> [Source records]:

▬▬▬▬▬▬▬▬▬▬

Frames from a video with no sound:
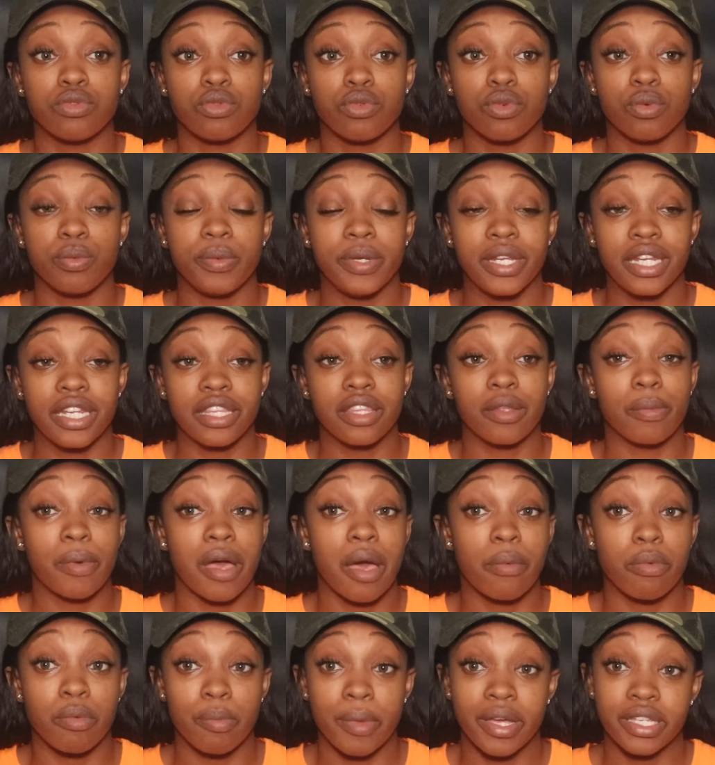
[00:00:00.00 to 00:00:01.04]
through reading the
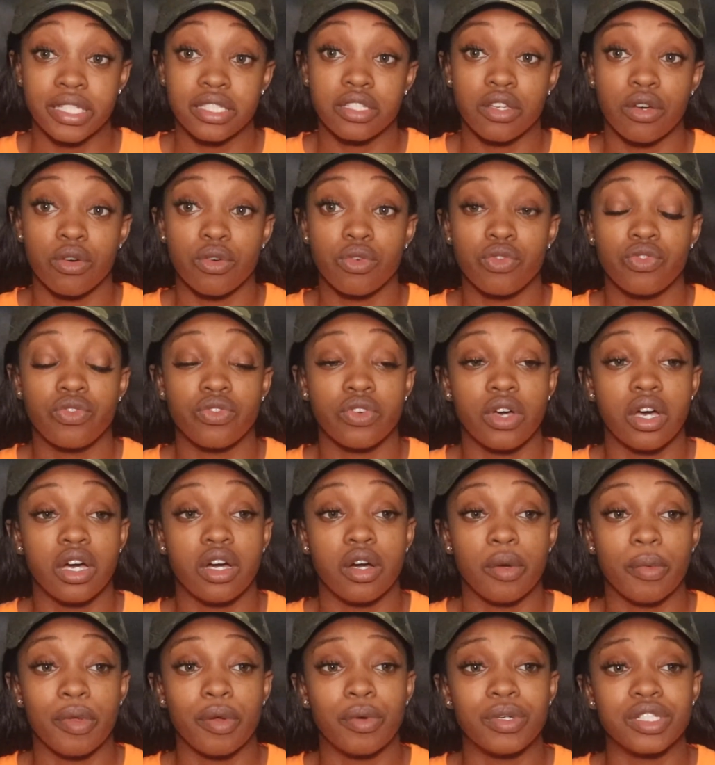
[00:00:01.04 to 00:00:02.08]
Bible myself.
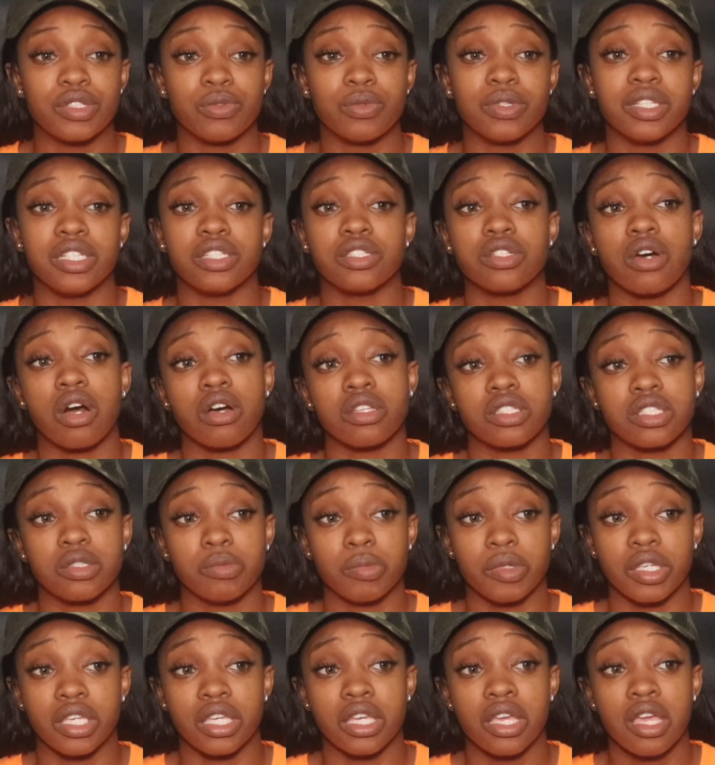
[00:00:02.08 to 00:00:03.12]
It wasn't really taught to
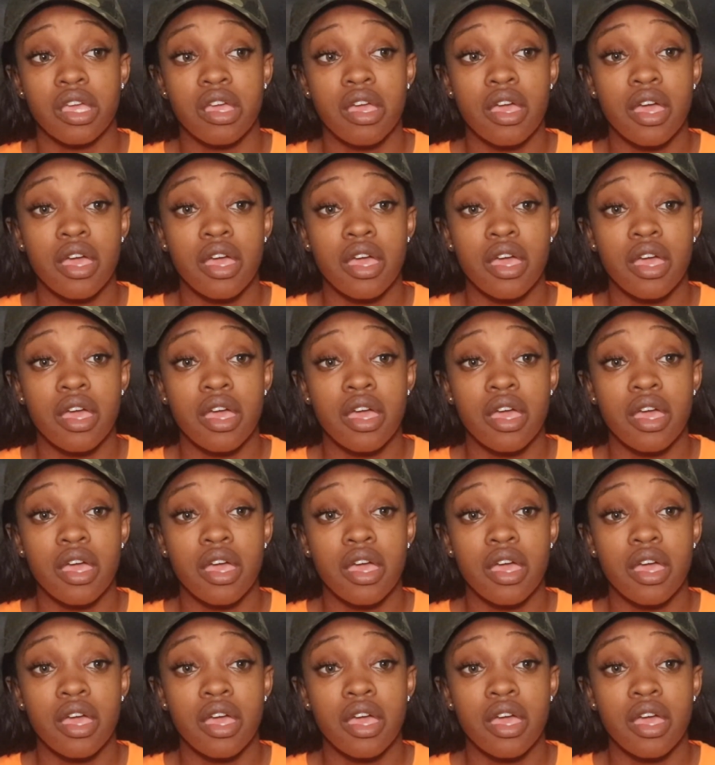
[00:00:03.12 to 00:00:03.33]
me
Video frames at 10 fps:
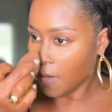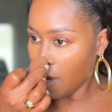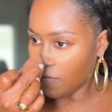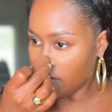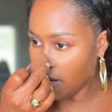
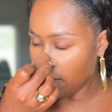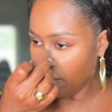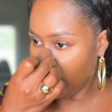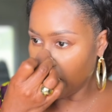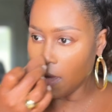I've done a
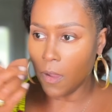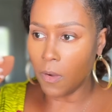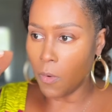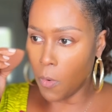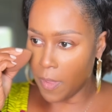
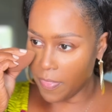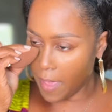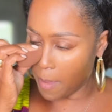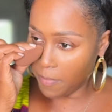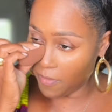video on
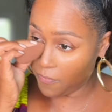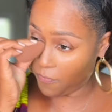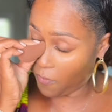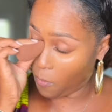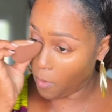that
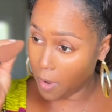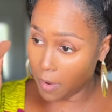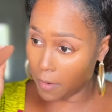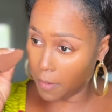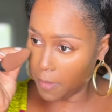before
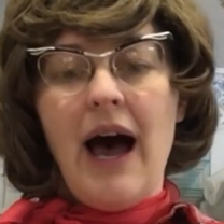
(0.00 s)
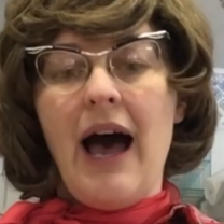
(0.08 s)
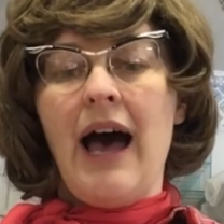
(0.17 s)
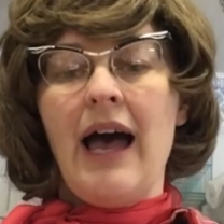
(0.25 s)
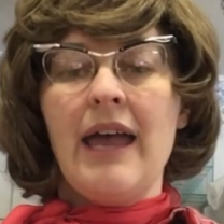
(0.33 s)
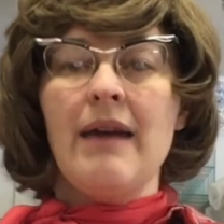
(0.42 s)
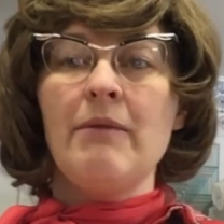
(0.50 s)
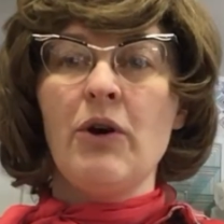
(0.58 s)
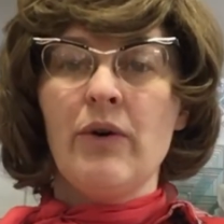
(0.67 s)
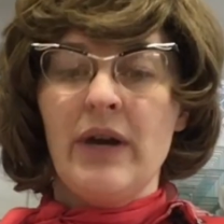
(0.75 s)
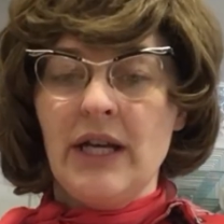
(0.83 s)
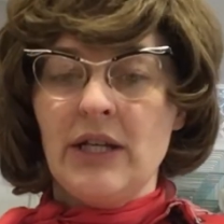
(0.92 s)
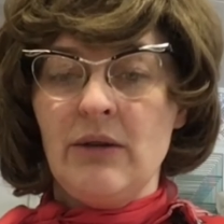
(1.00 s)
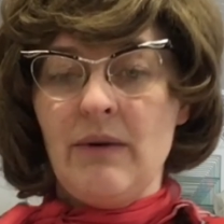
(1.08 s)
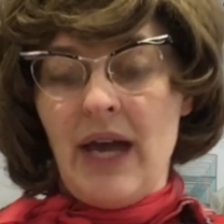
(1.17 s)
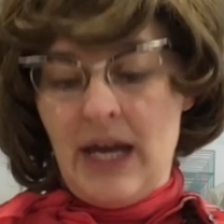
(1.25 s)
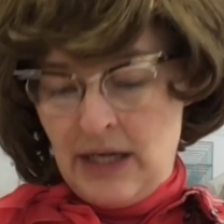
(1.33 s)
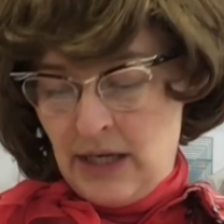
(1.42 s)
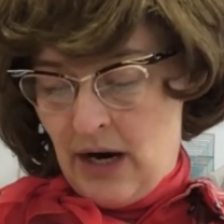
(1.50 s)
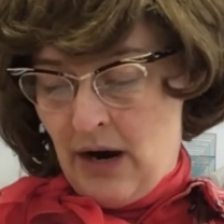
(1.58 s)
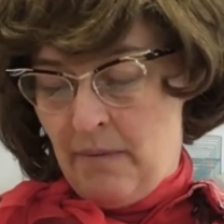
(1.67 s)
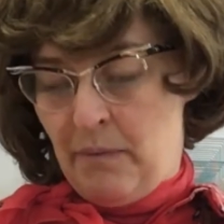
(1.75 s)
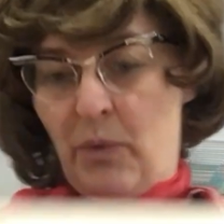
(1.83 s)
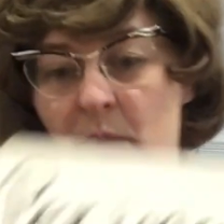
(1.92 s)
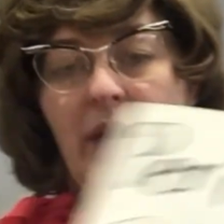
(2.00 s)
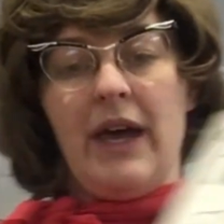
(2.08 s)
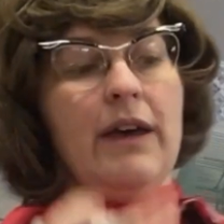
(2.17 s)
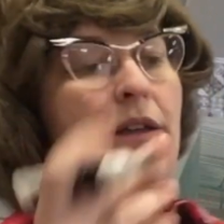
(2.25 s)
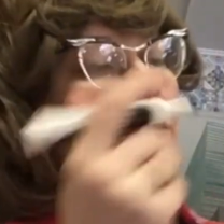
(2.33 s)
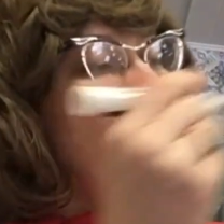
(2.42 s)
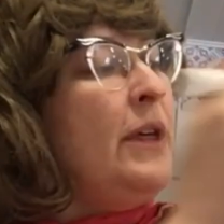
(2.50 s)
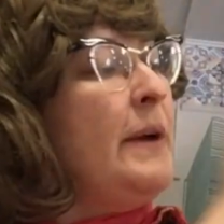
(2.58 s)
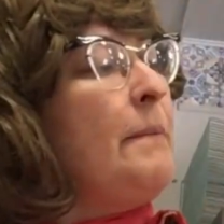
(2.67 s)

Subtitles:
I am going to end up with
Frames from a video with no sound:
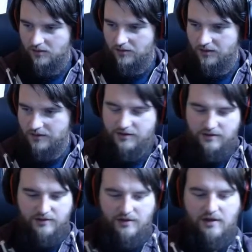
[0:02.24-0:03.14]
This is
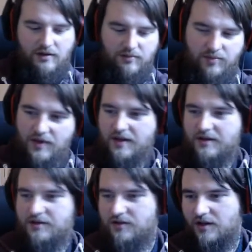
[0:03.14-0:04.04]
taking
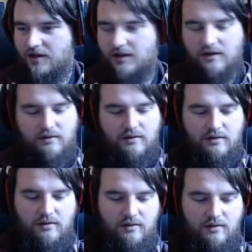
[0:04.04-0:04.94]
place in
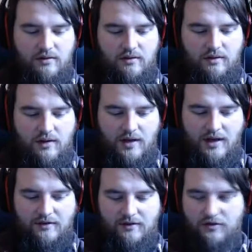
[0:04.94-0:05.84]

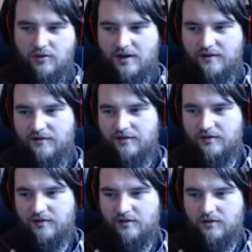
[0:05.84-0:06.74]
handcrafted
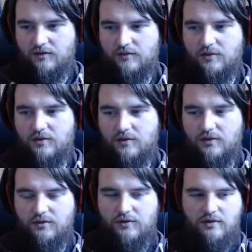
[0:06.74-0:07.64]

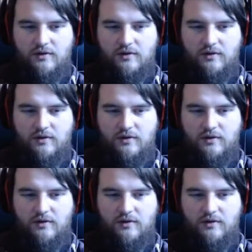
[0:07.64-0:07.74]
world.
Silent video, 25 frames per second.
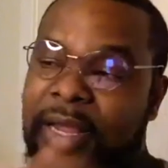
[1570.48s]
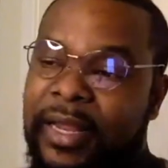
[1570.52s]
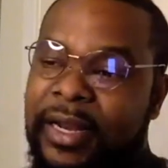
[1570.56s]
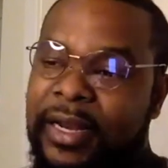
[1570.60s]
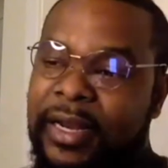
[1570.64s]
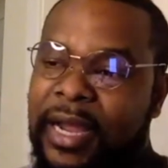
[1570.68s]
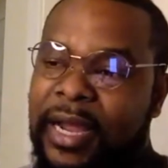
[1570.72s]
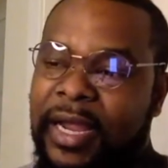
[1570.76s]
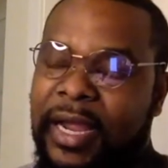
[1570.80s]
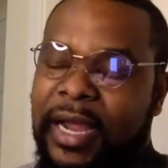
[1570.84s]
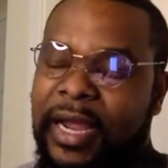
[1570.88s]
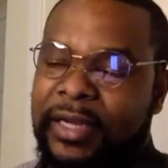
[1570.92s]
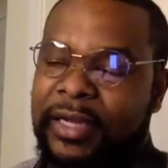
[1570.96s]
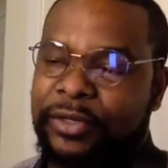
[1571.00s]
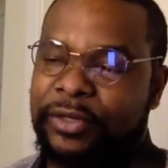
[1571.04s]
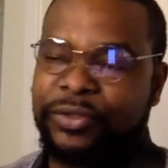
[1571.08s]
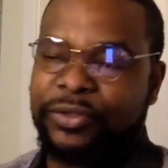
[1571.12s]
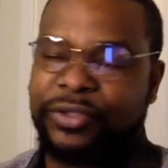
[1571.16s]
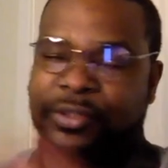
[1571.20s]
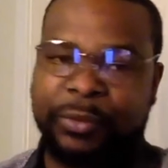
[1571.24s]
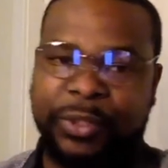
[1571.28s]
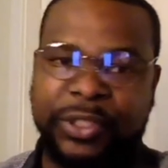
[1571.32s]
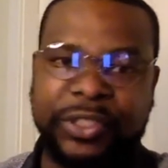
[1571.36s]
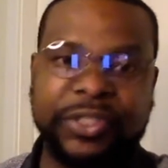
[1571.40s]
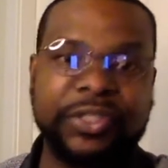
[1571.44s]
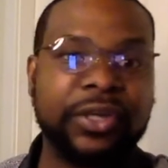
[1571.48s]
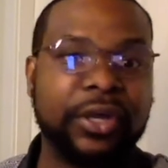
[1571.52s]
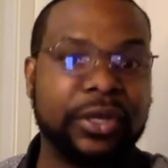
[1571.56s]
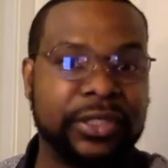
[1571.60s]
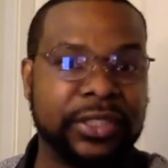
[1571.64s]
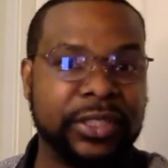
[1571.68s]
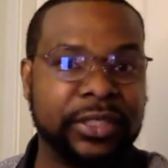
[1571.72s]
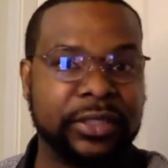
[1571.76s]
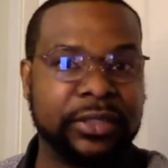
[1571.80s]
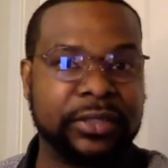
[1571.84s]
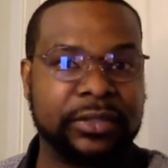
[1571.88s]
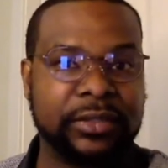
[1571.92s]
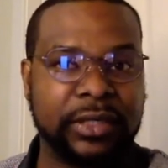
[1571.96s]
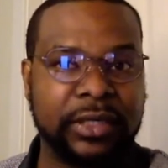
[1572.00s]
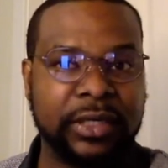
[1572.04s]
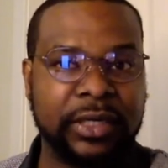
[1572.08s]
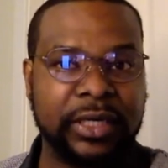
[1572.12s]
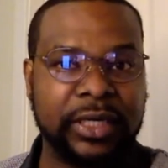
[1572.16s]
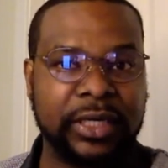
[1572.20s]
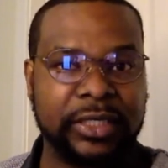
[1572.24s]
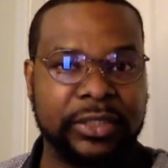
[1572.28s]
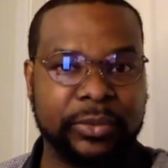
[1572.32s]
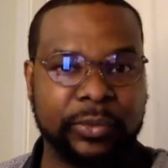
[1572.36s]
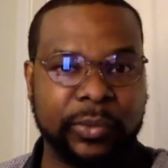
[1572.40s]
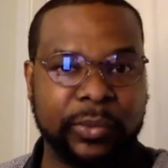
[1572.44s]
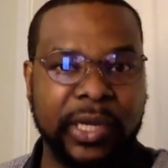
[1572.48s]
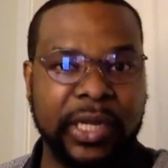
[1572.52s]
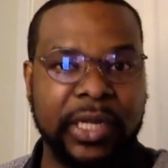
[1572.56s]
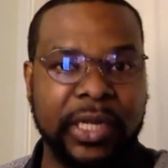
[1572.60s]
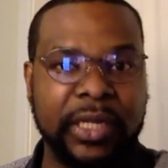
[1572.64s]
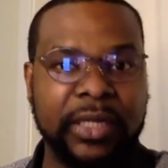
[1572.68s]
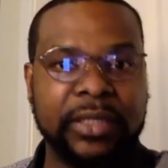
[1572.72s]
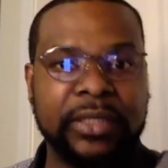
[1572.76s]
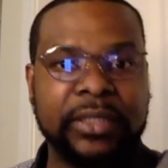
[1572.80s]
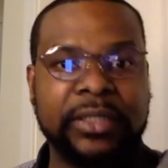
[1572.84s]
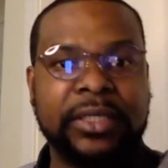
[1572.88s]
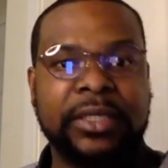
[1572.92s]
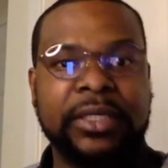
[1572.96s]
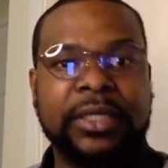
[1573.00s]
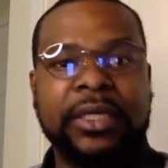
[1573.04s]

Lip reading: and I do some consulting as well.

▬▬▬▬▬▬▬▬▬▬

> [To do]:
Take the data above and repeat it exactly, leaving each picture out.

> [Exercise answer]:
Frames from a video with no sound:
[00:00:00.00 to 00:00:01.04]
through reading the
[00:00:01.04 to 00:00:02.08]
Bible myself.
[00:00:02.08 to 00:00:03.12]
It wasn't really taught to
[00:00:03.12 to 00:00:03.33]
me
Video frames at 10 fps:
I've done a
video on
that
before
(0.00 s)
(0.08 s)
(0.17 s)
(0.25 s)
(0.33 s)
(0.42 s)
(0.50 s)
(0.58 s)
(0.67 s)
(0.75 s)
(0.83 s)
(0.92 s)
(1.00 s)
(1.08 s)
(1.17 s)
(1.25 s)
(1.33 s)
(1.42 s)
(1.50 s)
(1.58 s)
(1.67 s)
(1.75 s)
(1.83 s)
(1.92 s)
(2.00 s)
(2.08 s)
(2.17 s)
(2.25 s)
(2.33 s)
(2.42 s)
(2.50 s)
(2.58 s)
(2.67 s)

Subtitles:
I am going to end up with
Frames from a video with no sound:
[0:02.24-0:03.14]
This is
[0:03.14-0:04.04]
taking
[0:04.04-0:04.94]
place in
[0:04.94-0:05.84]

[0:05.84-0:06.74]
handcrafted
[0:06.74-0:07.64]

[0:07.64-0:07.74]
world.
Silent video, 25 frames per second.
[1570.48s]
[1570.52s]
[1570.56s]
[1570.60s]
[1570.64s]
[1570.68s]
[1570.72s]
[1570.76s]
[1570.80s]
[1570.84s]
[1570.88s]
[1570.92s]
[1570.96s]
[1571.00s]
[1571.04s]
[1571.08s]
[1571.12s]
[1571.16s]
[1571.20s]
[1571.24s]
[1571.28s]
[1571.32s]
[1571.36s]
[1571.40s]
[1571.44s]
[1571.48s]
[1571.52s]
[1571.56s]
[1571.60s]
[1571.64s]
[1571.68s]
[1571.72s]
[1571.76s]
[1571.80s]
[1571.84s]
[1571.88s]
[1571.92s]
[1571.96s]
[1572.00s]
[1572.04s]
[1572.08s]
[1572.12s]
[1572.16s]
[1572.20s]
[1572.24s]
[1572.28s]
[1572.32s]
[1572.36s]
[1572.40s]
[1572.44s]
[1572.48s]
[1572.52s]
[1572.56s]
[1572.60s]
[1572.64s]
[1572.68s]
[1572.72s]
[1572.76s]
[1572.80s]
[1572.84s]
[1572.88s]
[1572.92s]
[1572.96s]
[1573.00s]
[1573.04s]

Lip reading: and I do some consulting as well.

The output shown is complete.